+++ Data for review
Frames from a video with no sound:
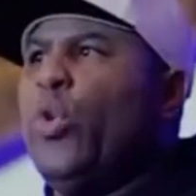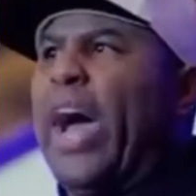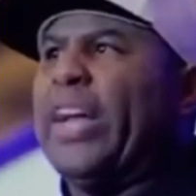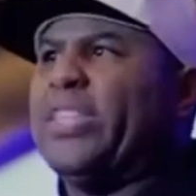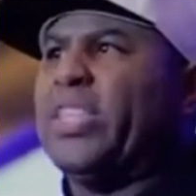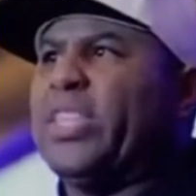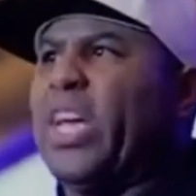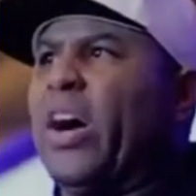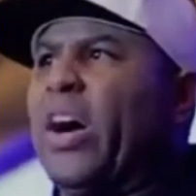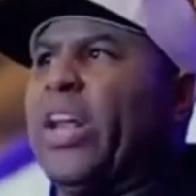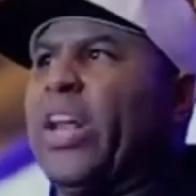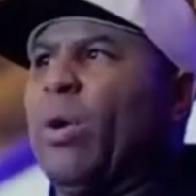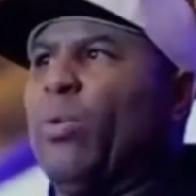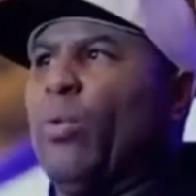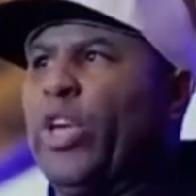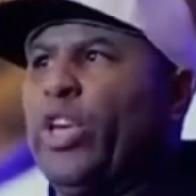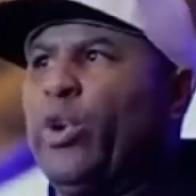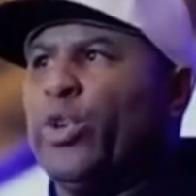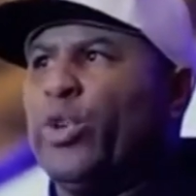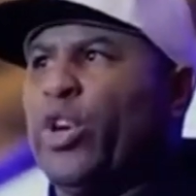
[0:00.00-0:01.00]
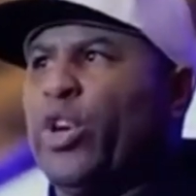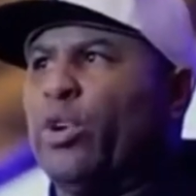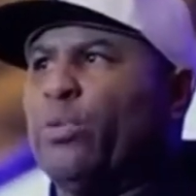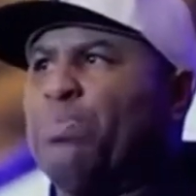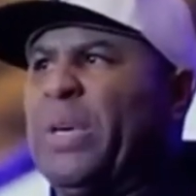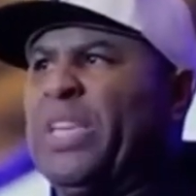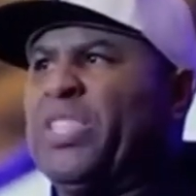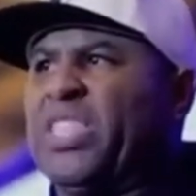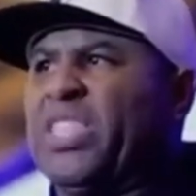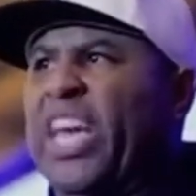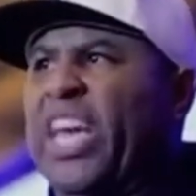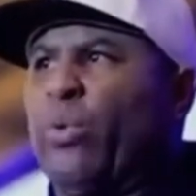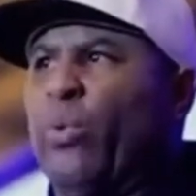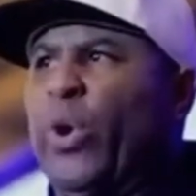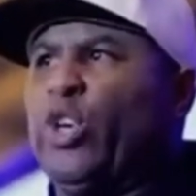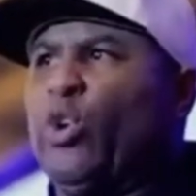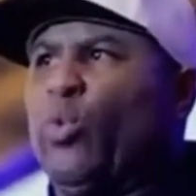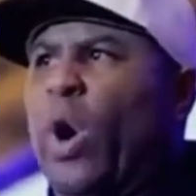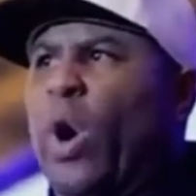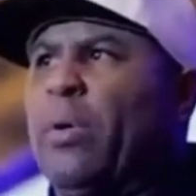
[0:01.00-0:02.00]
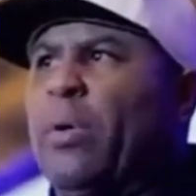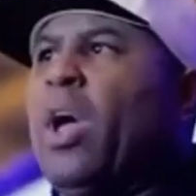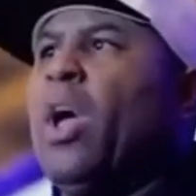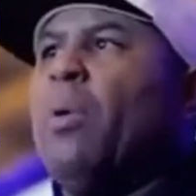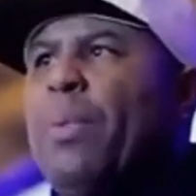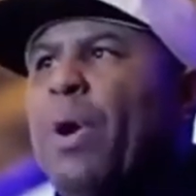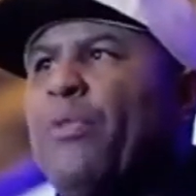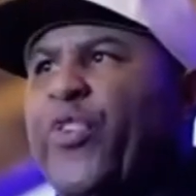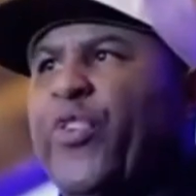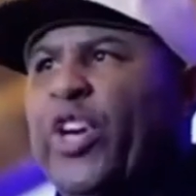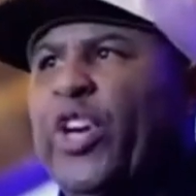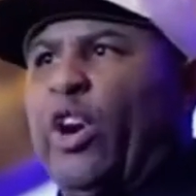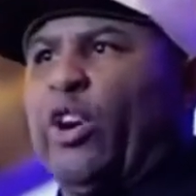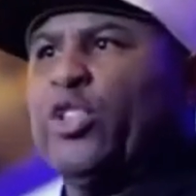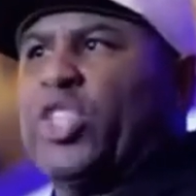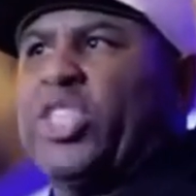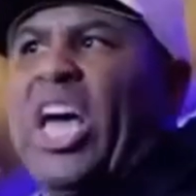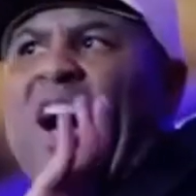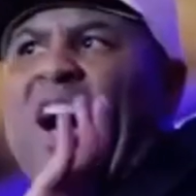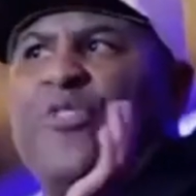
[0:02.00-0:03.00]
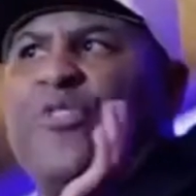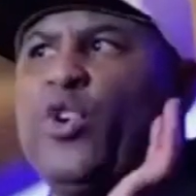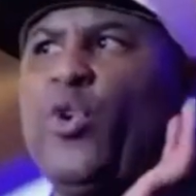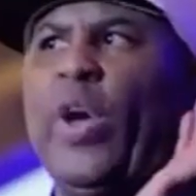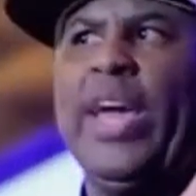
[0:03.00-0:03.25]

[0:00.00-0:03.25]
you had to tell them when you was going to be sick, when you want, but for yourself,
++++++
Your instructions: What is needed is every entry above, repeated exactly, with the pictures dropped.

Response for this exercise:
Frames from a video with no sound:
[0:00.00-0:01.00]
[0:01.00-0:02.00]
[0:02.00-0:03.00]
[0:03.00-0:03.25]

[0:00.00-0:03.25]
you had to tell them when you was going to be sick, when you want, but for yourself,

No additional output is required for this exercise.